Namespace Tables Required
SEARCH resolves the table argument through a Spark catalog and executes through the Lance namespace queryTable API. Use a Lance namespace catalog table such as lance.default.documents, not a raw Lance dataset path.
Named Arguments
Named arguments require Spark 3.5 or later. On Spark 3.4, use the positional form.
Basic Usage¶
SEARCH returns the selected table columns plus _score. Create an FTS index before querying text columns.

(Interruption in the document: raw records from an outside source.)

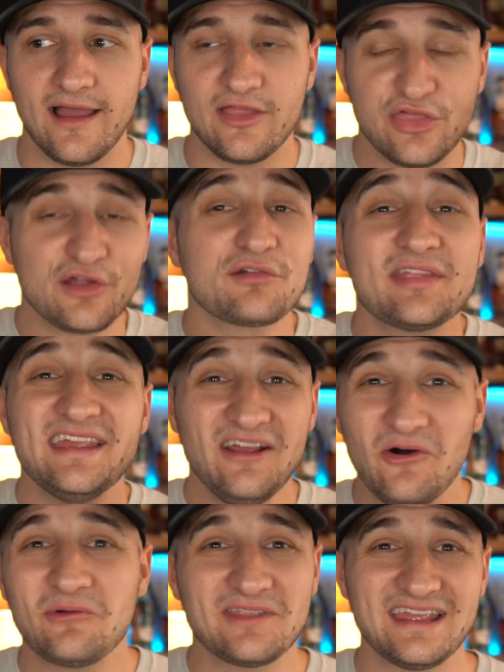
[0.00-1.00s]
They're the
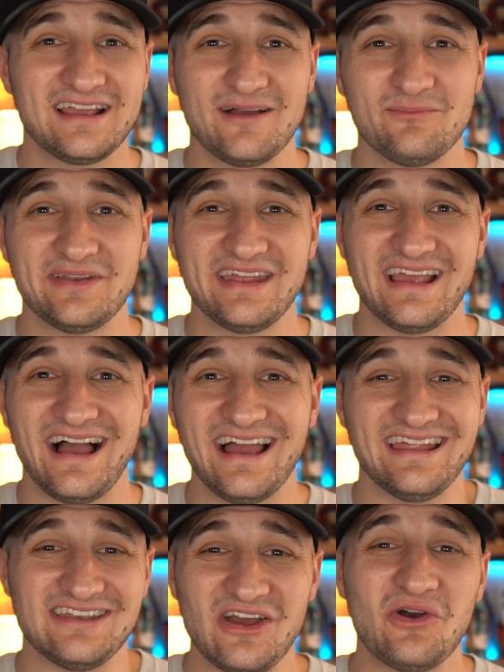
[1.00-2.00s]
only company
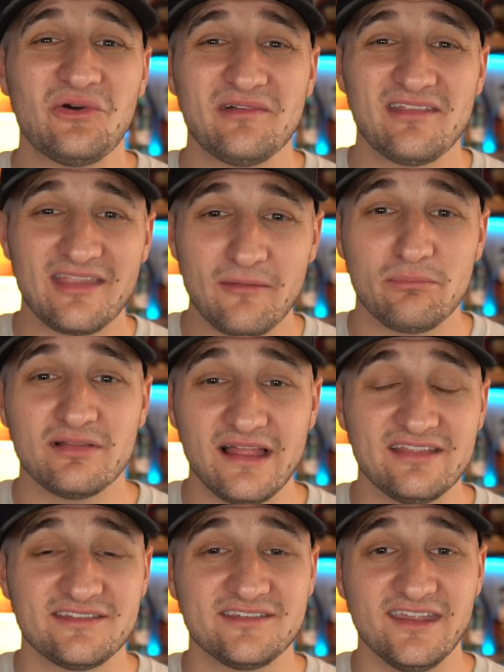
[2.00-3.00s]
I know that
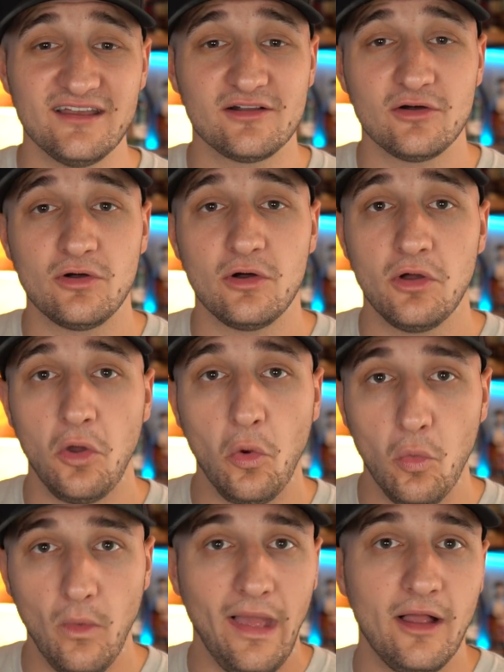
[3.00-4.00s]
blends Dickel
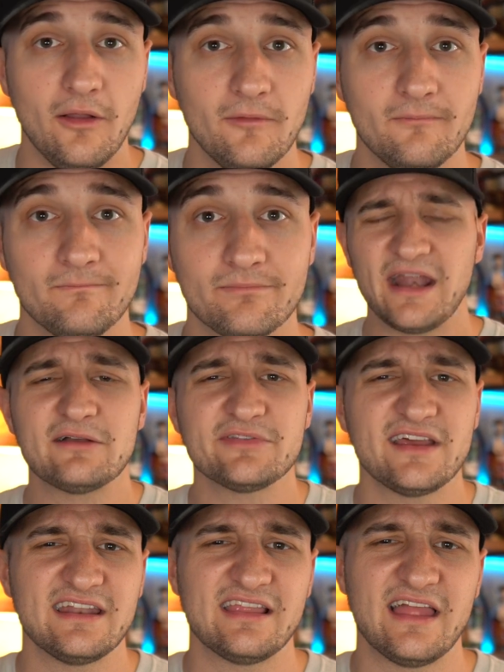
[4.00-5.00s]
well. But
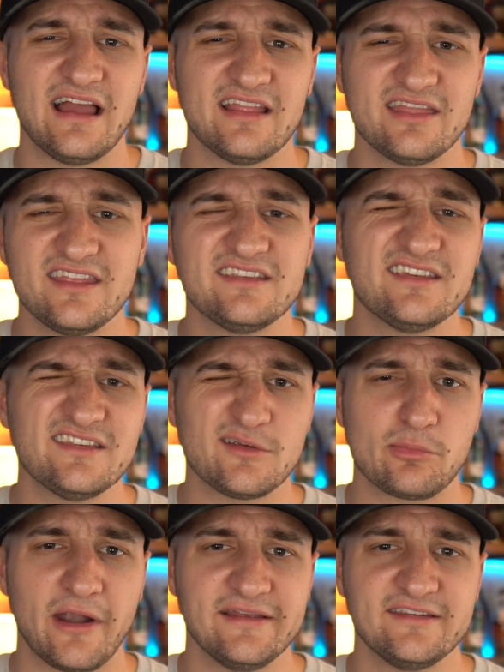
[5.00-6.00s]
outside of that, this is a
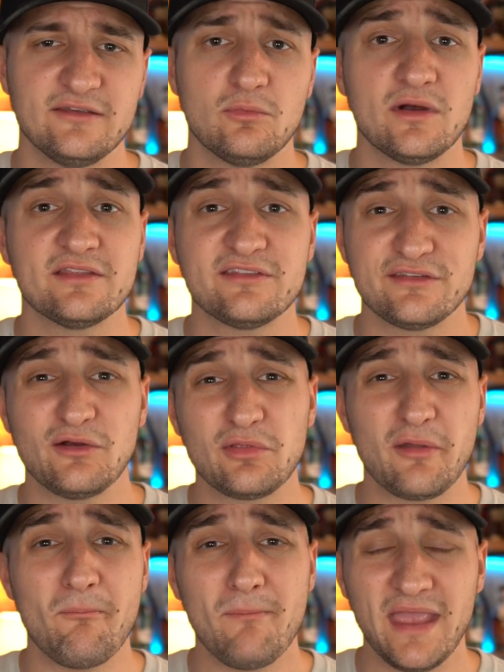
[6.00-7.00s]
pricey one, so
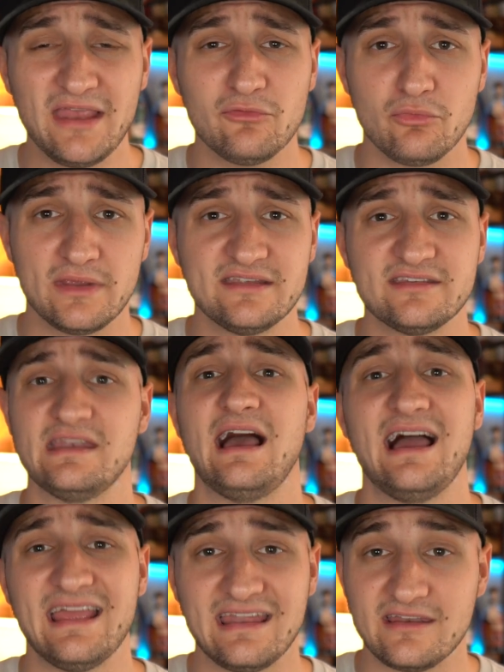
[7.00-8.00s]
the main reason
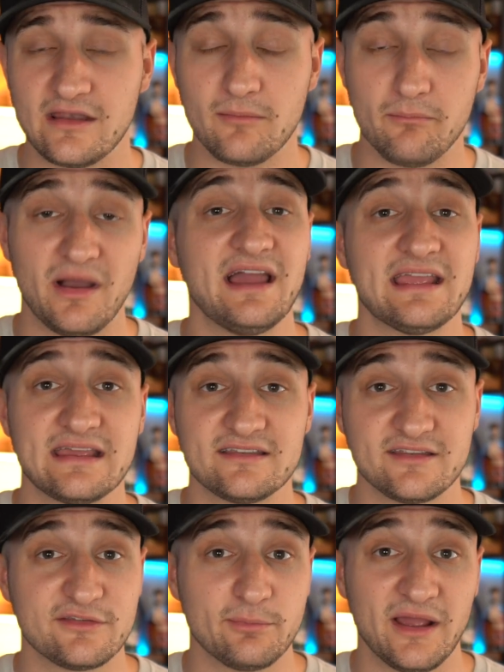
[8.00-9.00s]
I ended up buying it
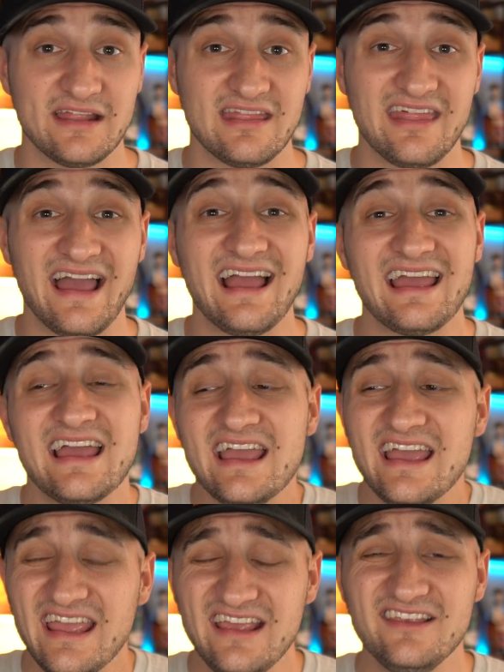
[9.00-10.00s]
despite that
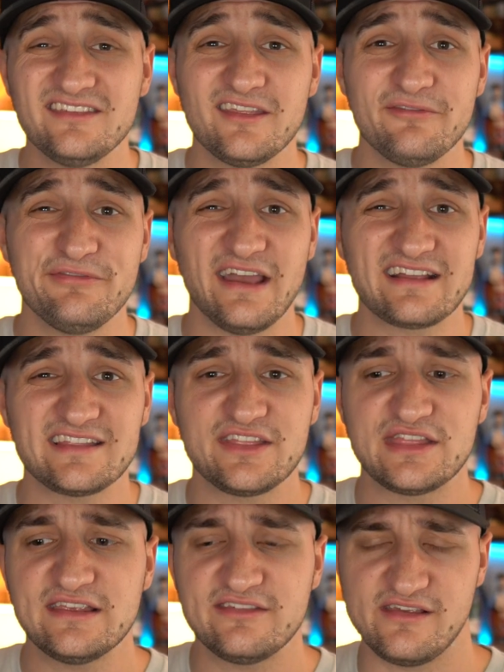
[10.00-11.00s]
is the fact
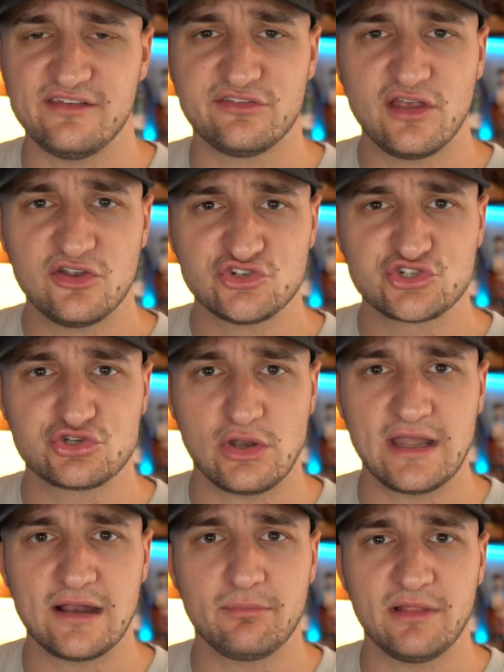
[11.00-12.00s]
that this is
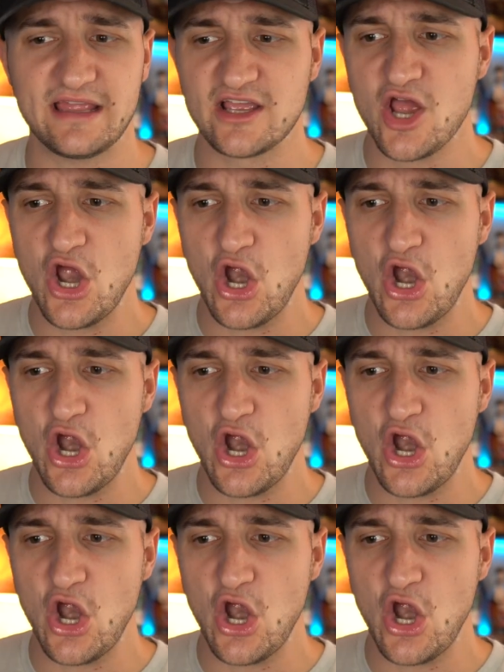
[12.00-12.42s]
straight up like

ALTER TABLE lance.default.documents
CREATE INDEX body_fts USING fts (body) WITH (
base_tokenizer = 'simple',
language = 'English',
max_token_length = 40,
lower_case = true,
stem = false,
remove_stop_words = false,
ascii_folding = false,
with_position = true
);
SELECT id, body, _score
FROM SEARCH(
table => 'lance.default.documents',
query => 'vector database',
search_columns => array('body'),
columns => array('id', 'body'),
limit => 10
)
ORDER BY _score DESC;
See CREATE INDEX for FTS index options.
Positional Form¶
Use positional arguments for simple calls and Spark 3.4 compatibility.
Arguments¶
| Argument | Type | Required | Description |
|---|---|---|---|
table |
String | Yes | Catalog table name to search. |
query or search_query |
String | Yes | Full-text query string. |
search_columns |
Array string literal | No | Text columns to search. When omitted, Lance uses the indexed columns configured for the FTS index. |
num_results, limit, or k |
Integer | No | Number of results. Defaults to 10. |
columns |
Array string literal | No | Output table columns. _score is always included. Use array('*') or omit this argument for all table columns. |
filter |
String | No | SQL filter expression evaluated by Lance. |
offset |
Integer | No | Number of results to skip. |
version |
Long | No | Lance table version to search. |
with_row_id |
Boolean | No | Include Lance row ids in the result as _rowid. |
Output¶
The result includes the requested table columns and a nullable _score float column. If with_row_id => true, or if _rowid is listed in columns, the result also includes Lance row ids.
Execution¶
Spark plans SEARCH as a DataSource V2 batch read with one input partition. The partition reader calls the Lance namespace queryTable API. With a directory namespace the search runs in the Spark process executing that reader; with a REST namespace the REST server handles the namespace request.
Validation¶
The Docker integration suite covers SEARCH against the directory namespace and a REST namespace backed by a directory namespace. The Spark Search Docker GitHub Actions workflow runs both backends for pull requests.